3) Kısa süre önce ve kısa süre içinde alınan kilolar aynı hızla geri verilebiliyor. Oysa uzun süre kadrolu memur gibi bedende yer etmiş kilolar yerlerini hemen bırakmak istemediklerinden yine uzun bir süreçte gidiyor. (Benim bu 3 kilo son 3 haftada aldığım kilolardı)
4) Akşam yemeğini en geç 20:00'de bitirmiş olmak ve bundan sonra hiç bir şey yememek, gece en geç yarım gibi uyuyarak ''leptin hormonunun''  işini düzgün yapmasını sağlamak çok önemli ki biz uyurken depo yağlar yakılsın :)

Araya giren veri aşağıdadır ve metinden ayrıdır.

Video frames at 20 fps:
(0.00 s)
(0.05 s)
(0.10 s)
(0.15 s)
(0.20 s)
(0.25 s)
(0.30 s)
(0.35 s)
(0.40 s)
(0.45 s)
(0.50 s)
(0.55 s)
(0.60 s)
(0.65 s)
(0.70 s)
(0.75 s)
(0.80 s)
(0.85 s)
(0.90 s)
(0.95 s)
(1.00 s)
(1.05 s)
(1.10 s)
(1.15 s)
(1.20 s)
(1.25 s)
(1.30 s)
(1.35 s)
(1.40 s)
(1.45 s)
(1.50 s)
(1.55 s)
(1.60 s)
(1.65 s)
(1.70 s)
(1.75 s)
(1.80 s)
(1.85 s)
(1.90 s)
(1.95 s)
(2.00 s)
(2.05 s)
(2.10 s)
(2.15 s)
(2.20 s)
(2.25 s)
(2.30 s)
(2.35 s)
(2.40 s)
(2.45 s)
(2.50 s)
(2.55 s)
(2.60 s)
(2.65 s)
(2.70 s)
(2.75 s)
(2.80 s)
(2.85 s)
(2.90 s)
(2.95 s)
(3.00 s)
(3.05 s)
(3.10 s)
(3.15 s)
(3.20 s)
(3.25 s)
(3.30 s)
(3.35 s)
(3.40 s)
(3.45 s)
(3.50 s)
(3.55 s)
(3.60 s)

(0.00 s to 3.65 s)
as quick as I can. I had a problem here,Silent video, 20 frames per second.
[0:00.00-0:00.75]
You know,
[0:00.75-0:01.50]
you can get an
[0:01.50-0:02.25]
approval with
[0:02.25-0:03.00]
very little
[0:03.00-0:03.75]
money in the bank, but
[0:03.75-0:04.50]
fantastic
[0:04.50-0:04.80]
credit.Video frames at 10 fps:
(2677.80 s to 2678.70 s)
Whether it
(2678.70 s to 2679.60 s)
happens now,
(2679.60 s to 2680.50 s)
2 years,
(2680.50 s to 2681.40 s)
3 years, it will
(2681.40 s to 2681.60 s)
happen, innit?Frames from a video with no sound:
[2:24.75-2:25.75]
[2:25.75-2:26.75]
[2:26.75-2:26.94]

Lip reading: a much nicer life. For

Sadece dün akşam bir sürü  hikayeden ötürü akşam yemeği 21:30'lara kadar kaydı. Çok açıkmıştım. Nerdeyse yarım kilo ''barbunyayı' yedim.
Akşam yürüyüşümü yaptım ama 20dk. falan..
Bide gece saat 03:00'de  uyandım (tamda leptin hormonum çalışırken uff)...
Sonuç bu sabah düne göre 300gr. fazla idi...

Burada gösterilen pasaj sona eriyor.